Ao discurso politicamente correto que campeia, bolsonaristas respondem com o tacape da intolerância. Mas não estão sozinhos. Trogloditas também habitam o outro lado, ainda que claramente insanos – vide a facada de que foi vítima Bolsonaro em 2018 e de que o caso foi tratado com dúvida e com ares de fake news.
Para quem pensou que aquela eleição, a outra e a que está por vir, seria marcada pela ausência, abstenção e rejeição recorde eis o pleito do voto útil. Útil para quem, cara pálida? De um lado e de outro, a história contada é a de que os eleitores deverão ir às urnas para deter o primeiro mandato de Bolsonaro filho ou o quarto de Lula.
Veio para ficar
Sim, a direita é um espectro que, há tempos, ronda EUA, Europa, América Latina e adjacências. Em recentes números compilados, a direita na Alemanha bateu em 12,6%, na França em 33,9%, na Itália em 17,4%, Áustria em 26%, Holanda 13%, Dinamarca 21,1%, Finlândia 17,7% e Suécia 17,6%.
Que o Brasil aprenda a lidar com a realidade posta. A corrente de opinião da qual os conservadores bolsonaristas ou não se nutrem veio para ficar.
O professor e pesquisador da FGV, Antônio Carlos Almeida, autor do livro ‘A Cabeça do Eleitor’ (Record, 2008), diz que a política não é como nuvem que muda a toda hora, ao contrário do que pensavam velhas raposas da vida pública. Ao menos no que se refere à opinião pública. A tendência é que se um presidente (ou governador ou prefeito) for bem avaliado é certo que ele será reeleito ou elegerá seu sucessor.
Esse padrão, no entanto, parece não combinar com a sequência de fatos ocorridos no país nos últimos anos: crise econômica, escândalos de corrupção, impeachment e a posse de um vice-presidente, Michel Temer, recordista em impopularidade. De certa forma, Temer serviu como escudo para garantir o retorno de Lula e do petismo, ainda que à sombra. Também garantiu que Bolsonaro, uma nulidade do baixo clero, fosse guindado a ‘mito’ por seus adeptos.

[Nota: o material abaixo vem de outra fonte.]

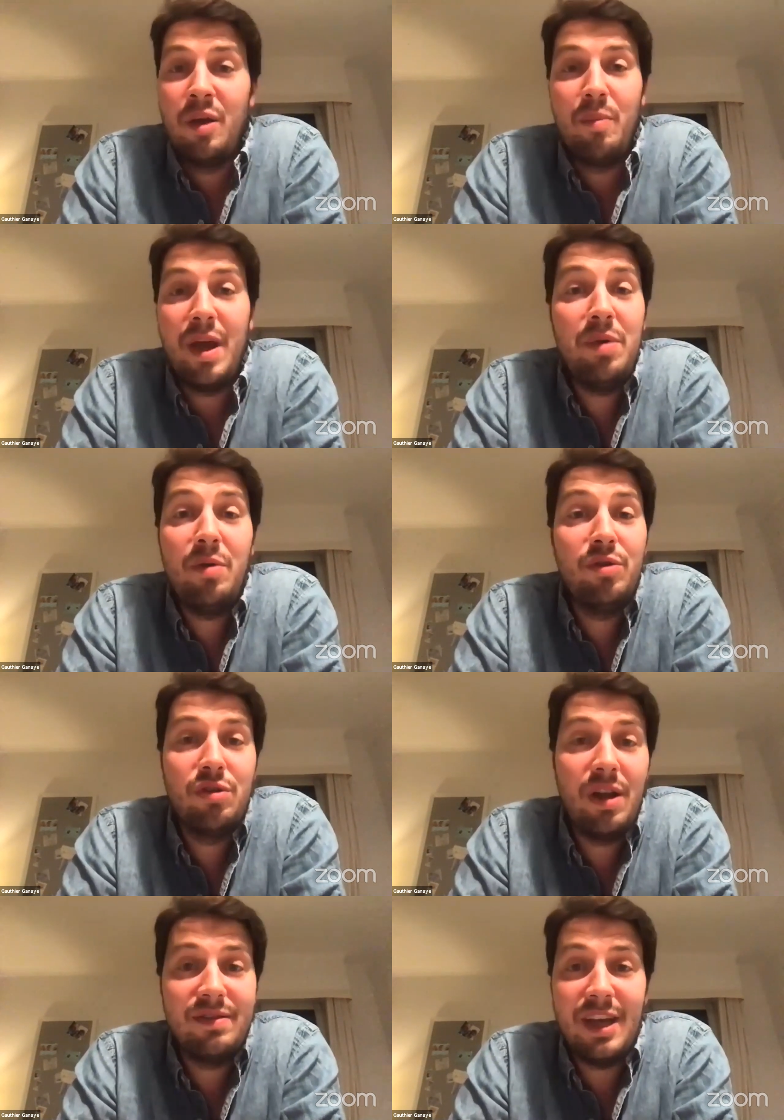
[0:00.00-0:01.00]
Maybe we
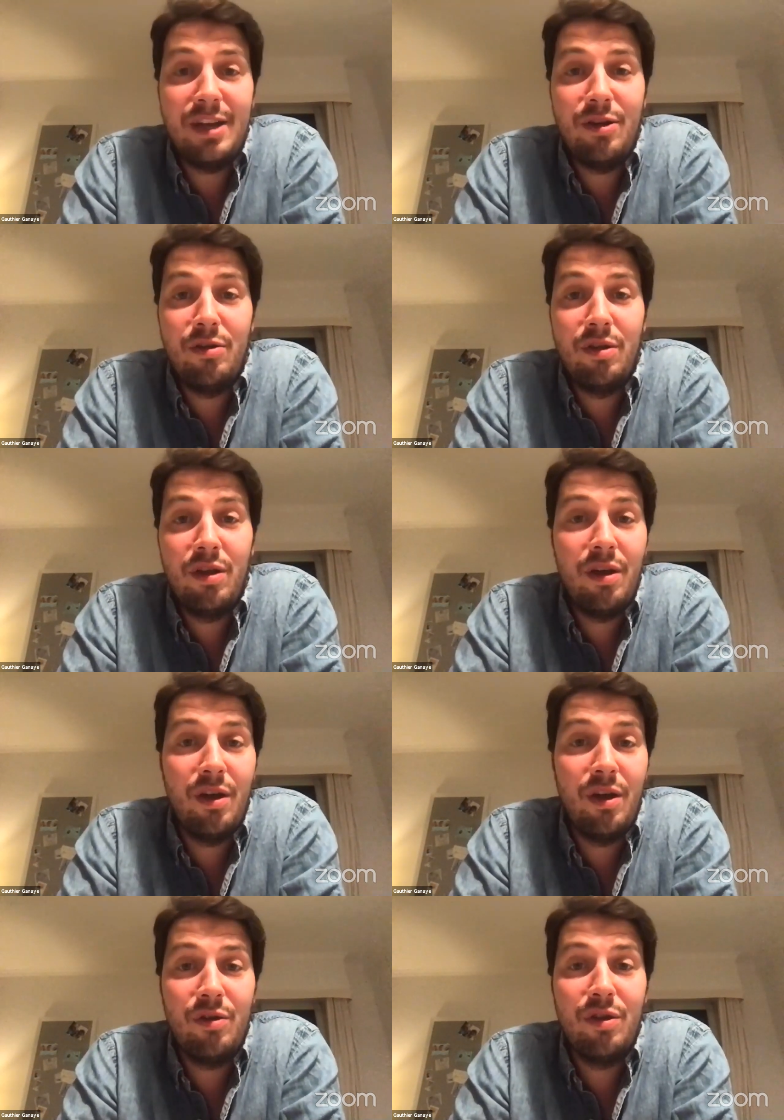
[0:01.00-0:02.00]
should have signed
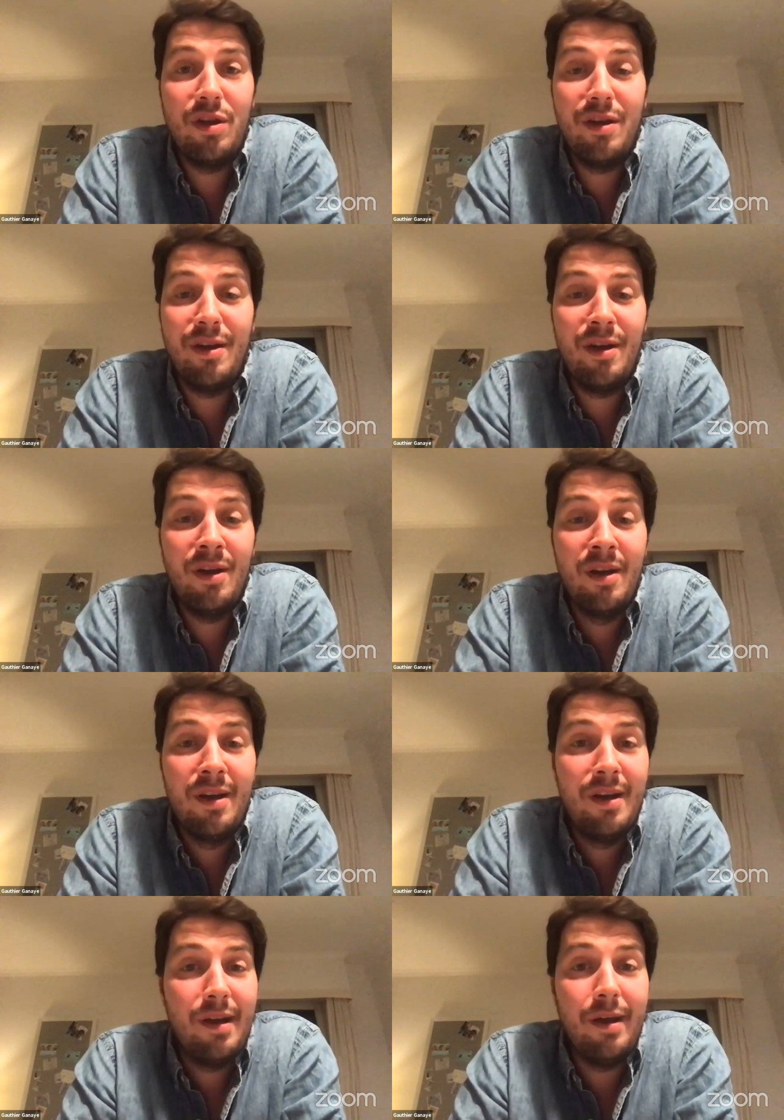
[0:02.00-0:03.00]
another
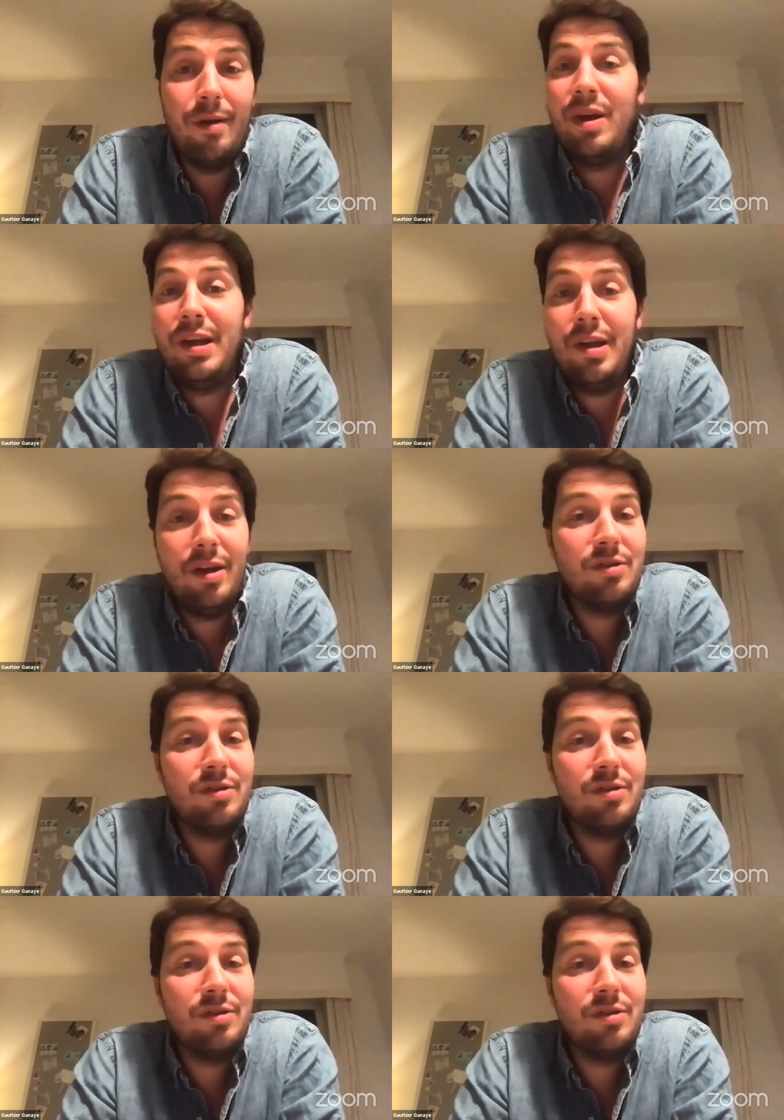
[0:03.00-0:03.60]
a winger,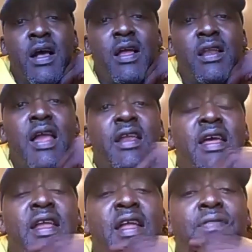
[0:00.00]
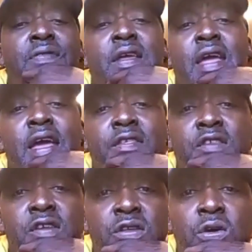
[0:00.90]
I think has
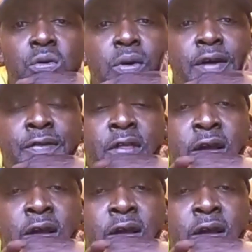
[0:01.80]
to do with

Parece um mundo de fantasia criado por fantasistas? Certamente. Estamos no mundo dos que defendem que a terra é plana, dos que negam o holocausto, apesar do zelo dos alemães em documentar tudo, dos que negam a evolução do homem e daqueles que acreditam piamente que os deuses eram astronautas. Ou seja, o buraco do coelho de Alice é o habitat desses malucos.
Donos do poder
Para viver em um mundo da fantasia é preciso aceitar algumas regras. Uma delas diz respeito às teorias da conspiração muito em voga nas redes. Outra é ser um crédulo de UTI. Há números: 64% dos brasileiros acreditam em qualquer coisa que leem, veem ou ouvem sem checar a notícia ou procurar fonte confiável.
O que João Pereira Coutinho tem a ver com isso? É ele quem nos abastece dessas informações. A palavra fundamental e inquestionável é ‘prova’, diz ele. Uma fantasia é ‘improvável’ (no sentido empírico da palavra) e muitas são contrárias a ‘provas’ irrefutáveis. Que fazer?
Coutinho, então, resolve enviar a um amigo artigo ‘provando’ que a água engarrafada que ele diz ser contaminada não o é de fato. O amigo responde: ‘Sei quem tu és. Os donos do mundo sempre tiveram os seus soldados’. Que fazer?